I mingled through the ballroom as the party began to turn hot and horny. There were a good number of new young sluts, as well as us old timers.
I bumped into ‘The Twins’ who I hadn’t seen for more than twenty years. Back in the day, these two blonde nymphos were infamous for their voracious sexual appetite and depravity. I don’t think they were really twins, just friends who sculpted themselves for Bill Henry to look like sisters. The double act still looked alike, and were still hot, even now. And if no longer in MILF territory, it would appear from the gaggle of flirty young celebrities already around them, that the GILF vibe was firmly in fashion.
I knew them well enough, and we had fucked and been fucked together enough, to tell that any minute now ‘The Twins’ would be taking what they wanted from their young celebrity prey.
I left them to it, determined to find that journalist slut, Jenny Wilson, who had promised she would be at the party. I eventually found her in one of the many little anterooms off the main ballroom, with Tom Willard and Mistress Stellar no less, but I could see they were already too busy to be disturbed.
Willard was sat in a big leather armchair, a naked Jenny Wilson on all fours between his spread legs, the little slut’s head bobbing up and down on his big impressive cock. Stationed behind Jenny, Mistress Stellar was banging her wet pussy with an especially large looking strap-on dildo. See, I told she had a natural inner slut just waiting to come out.
Not wanting to intrude while Jenny was receiving what she so obviously needed, I headed back into the growing orgy of the main ballroom, starting to think about what I might want and need tonight.
A fit young black actor I vaguely recognised from the TV made eye contact, and we smiled at each other. I was kissing him after less than a minute of small talk, but any worries I had that he might take offense at me using him so wantonly quickly vanished as I felt his tongue forcefully exploring my mouth in return.
Despite my reputation and extensive experience, I had only been with a handful of black men before. So I was more than pleasantly surprised by the size of cock I could feel, as I groped the material of his pants while we kissed, seeking out what I wanted from him.
Taking charge, I knelt, unzipped him, and took that huge dark member into my eager mouth. Things were just so much easier when you took control. I just hoped he didn’t think I was taking advantage of him.

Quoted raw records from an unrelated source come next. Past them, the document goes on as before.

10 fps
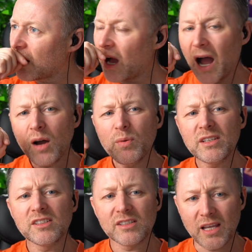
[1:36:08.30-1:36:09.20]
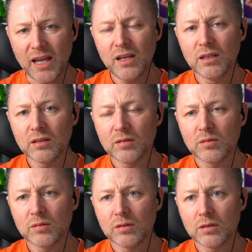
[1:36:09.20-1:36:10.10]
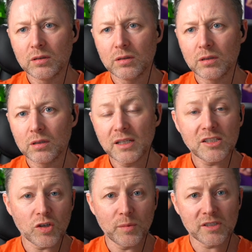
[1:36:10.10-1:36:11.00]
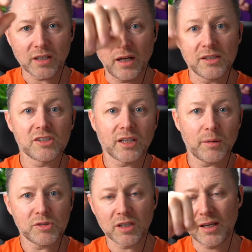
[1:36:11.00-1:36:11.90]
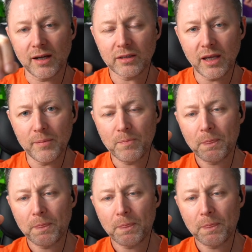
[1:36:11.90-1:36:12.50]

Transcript: I would say, this is almost like that inscription card game,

But such thoughts were soon dispelled when he pushed me over, pulling my panties aside, and he plunged his mighty cock deep into my needy sissy pussy. Our shared moans and grunts mingling with the sexual cacophony growing right across the ballroom orgy.

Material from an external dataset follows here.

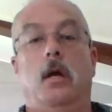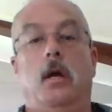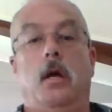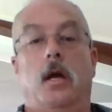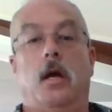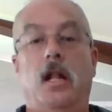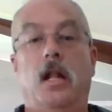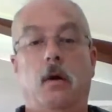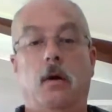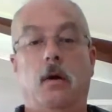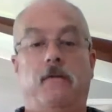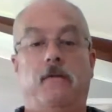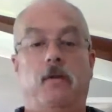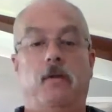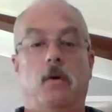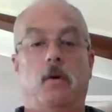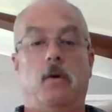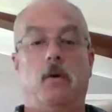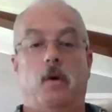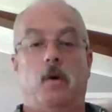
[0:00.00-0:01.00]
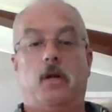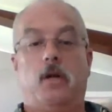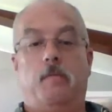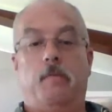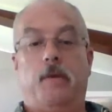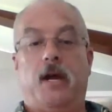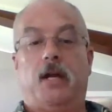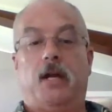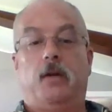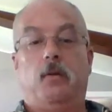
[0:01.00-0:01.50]
Hello, everyone, and welcome
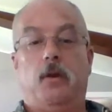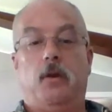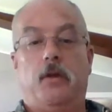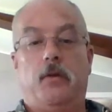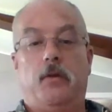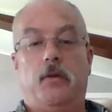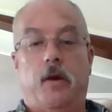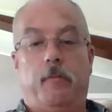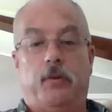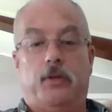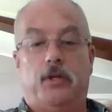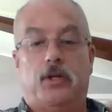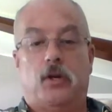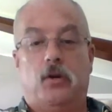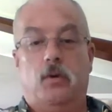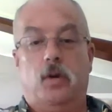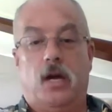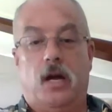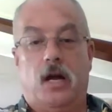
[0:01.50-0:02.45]
back to another episode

I urged him to cum inside me, to breed my sissy ass, to give me what I needed and demanded from him. And as I felt him fill me up with his hot potent seed, his pulsating, throbbing cock stretching me out, he told that he was my new ‘Leader of the Pack’.
The old abuses and mistakes could never be allowed to be happen again. This next generation of young alpha celebrities had taken charge. They would ‘Make it Happen’ for all us beta bois and girls, old and new.